In much the same way as rocket stoves are physically arranged to command the currents of air through a combustive center, scientists figured out how to induce a fire whirl by simply putting two quartz half-cylinders in a higher place their fire. What they produced was a pure, spiraling blue flame, smokeless and silent. They've named it a blue whirl. "A fire whirl is usually turbulent, simply this blue whirl is very quiet and stable without visible or audible signs of turbulence," said Huahua Xiao, coauthor.

"Blue whirls evolve from traditional yellow fire whirls.
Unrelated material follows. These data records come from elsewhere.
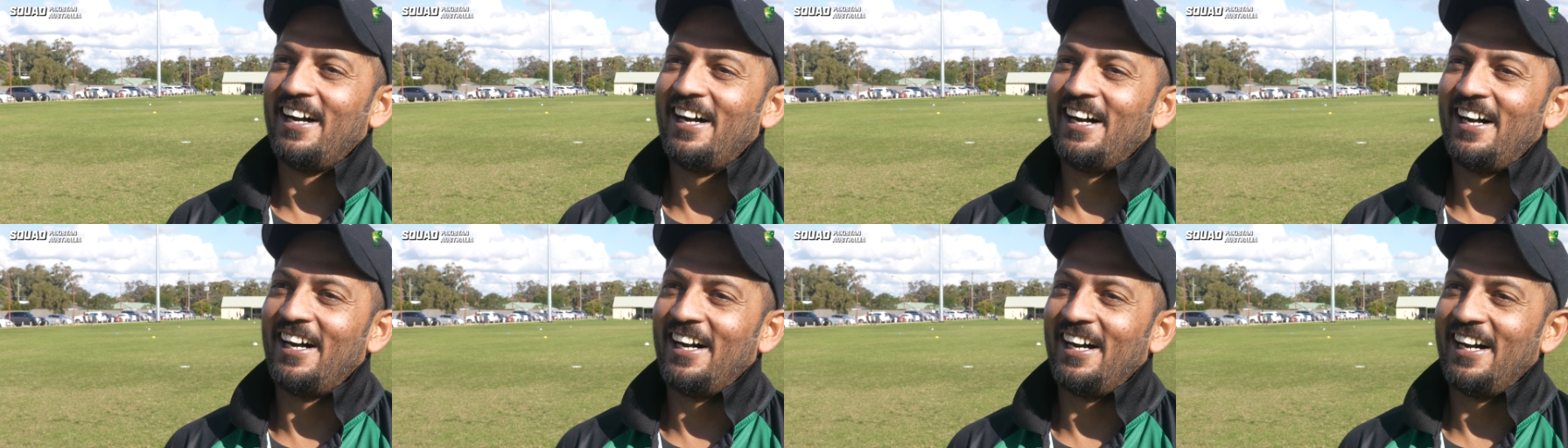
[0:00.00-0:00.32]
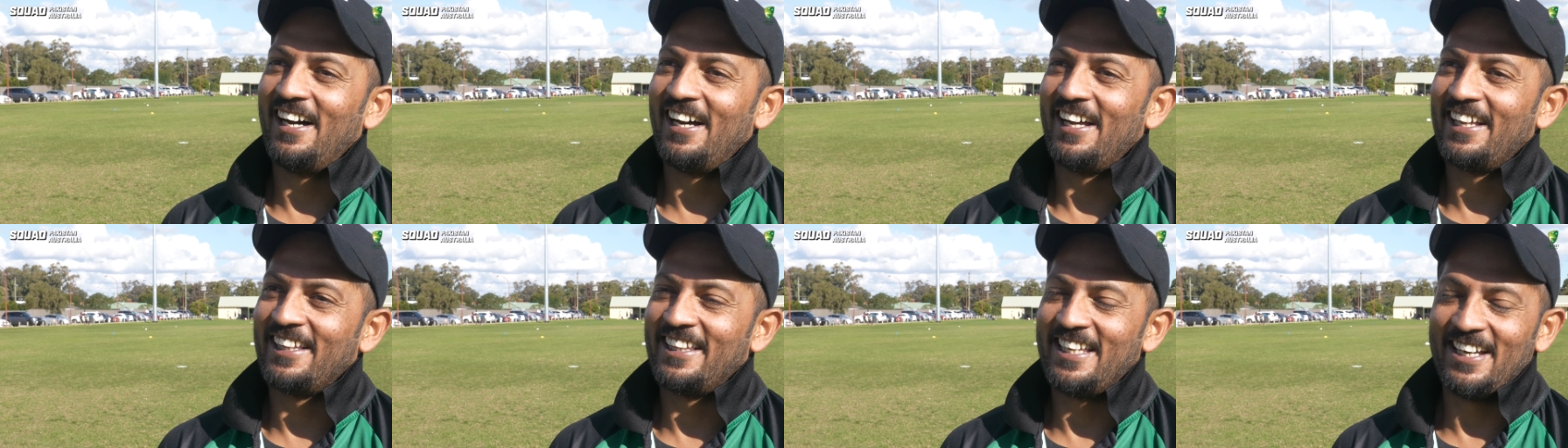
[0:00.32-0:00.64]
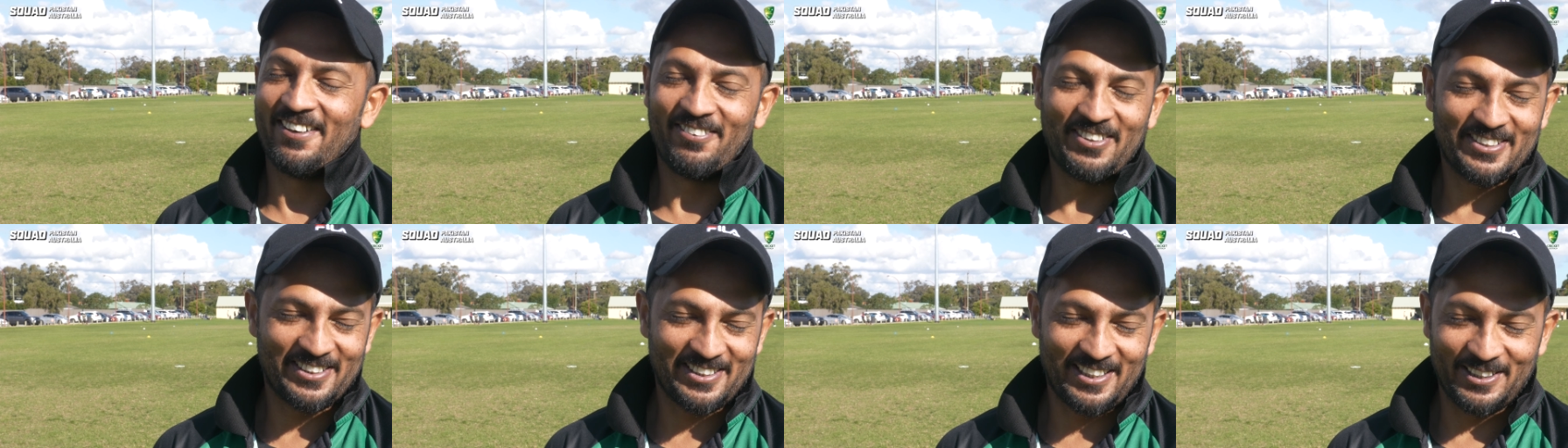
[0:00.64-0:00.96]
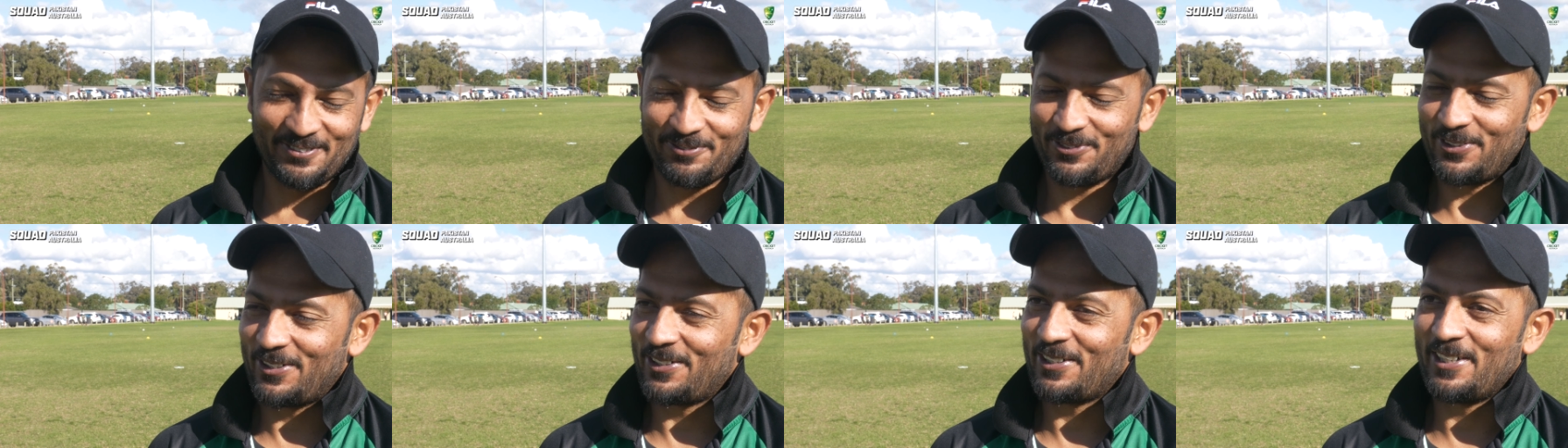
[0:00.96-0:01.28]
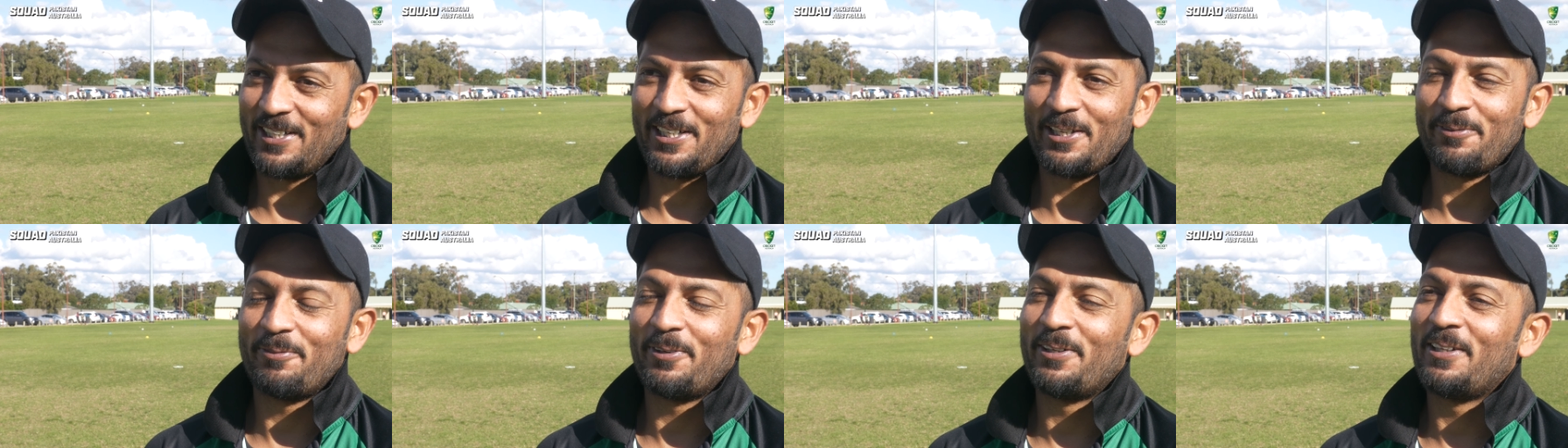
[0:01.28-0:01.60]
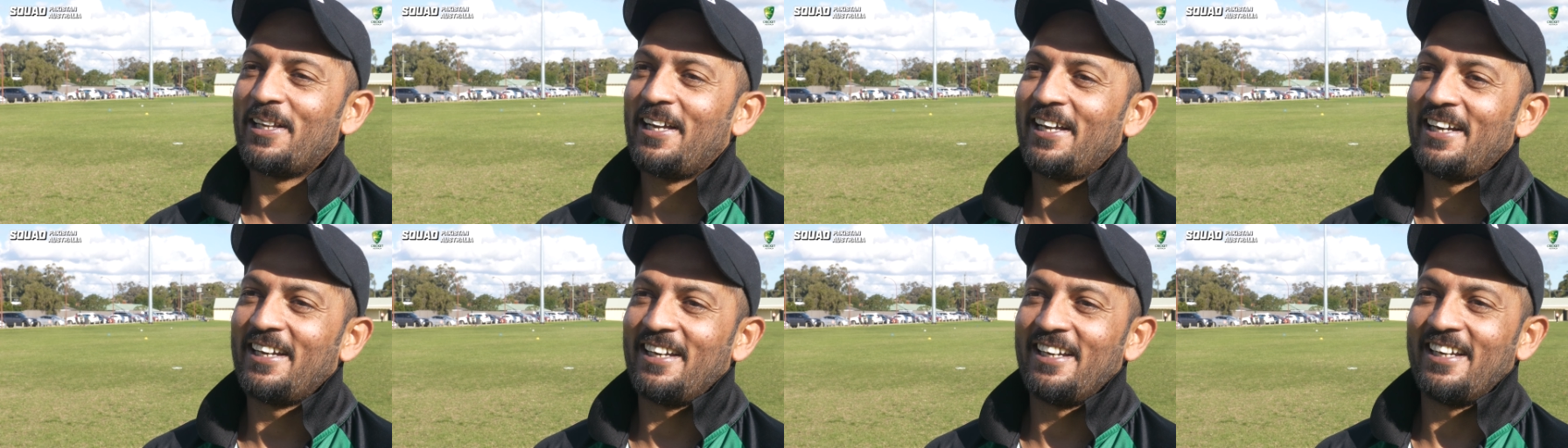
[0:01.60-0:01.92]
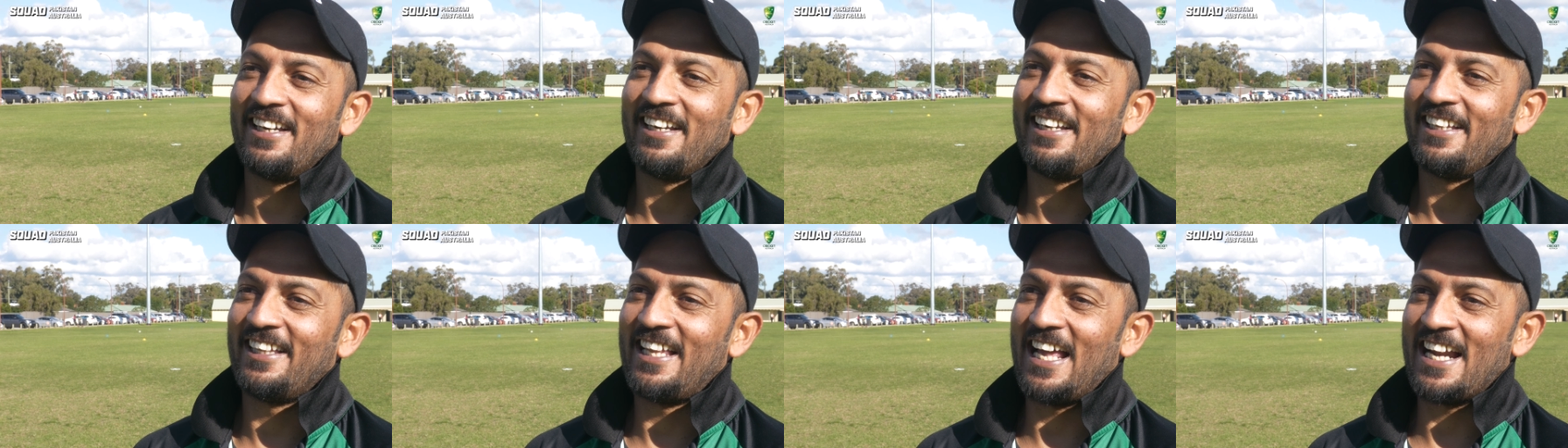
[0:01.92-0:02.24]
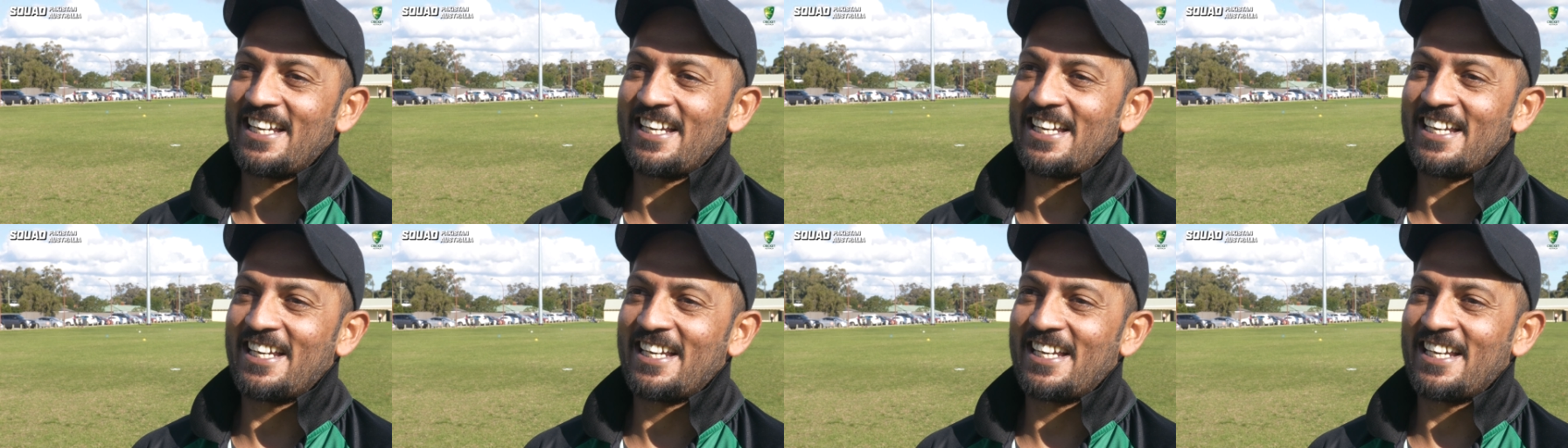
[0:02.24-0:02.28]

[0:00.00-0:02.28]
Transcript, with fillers: Uh, that was unforgettable and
The yellow colour is due to radiating soot particles, which class when there is non enough oxygen to burn the fuel completely," said professor of engineering Elaine Oran, coauthor. "Bluish in the whirl indicates there is plenty oxygen for complete combustion, which means less or no soot, and is therefore a cleaner burn."

These results represent a new way to control how fire does what it does, both by irresolute the vortex mode of the flame and past altering the behavior of the fuel. When the researchers tested out their technique over a scaled-down oil spill, the bluish whirl made the whole oil slick start to rotate and describe inward toward the flame, sometimes removing any visible oil. After the vortex had exhausted its fuel, the researchers leaned down with a butane torch, but found that at that place was nothing left to burn.

Think virtually that: a stable, controlled vortex of flame that can burn rough oil completely, and exploits surface tension and viscosity to feed itself in lieu of a physical wick.

A cleaner burn is really important, for reasons that go across air quality in the lab. During oil spills like the 2010 Deepwater Horizon disaster, in-place burning is ane tactic cleanup crews use to reduce the volume of the spill. But oil fires are so bad they're well-nigh unreal, because of the huge plumes of bulletproof, toxic blackness smoke, and in situ burning is no exception. The fact that information technology's over h2o might fifty-fifty make it worse, because the waves move around all the toxic crap left when the oil burns. The blue whirl might be exactly the thing for oil spills: information technology burns hot, smokeless, and steady, even when information technology'south burning crude oil. And it draws up the oil every bit information technology burns.

The researchers are conscious of the need to run into whether we can make the blue whirls stay lit over the open ocean, and they hope that publishing their technique can brand fire more accessible to research. "A burn down tornado has long been seen equally this incredibly scary, destructive thing," said fire protection engineer and coauthor Michael Gollner. "But, like electricity, can you harness it for good? If nosotros can understand it, then maybe we tin can control and use it."

You really should go read the original (and freely available!) paper, because these people articulate some fascinating things about how fire behaves.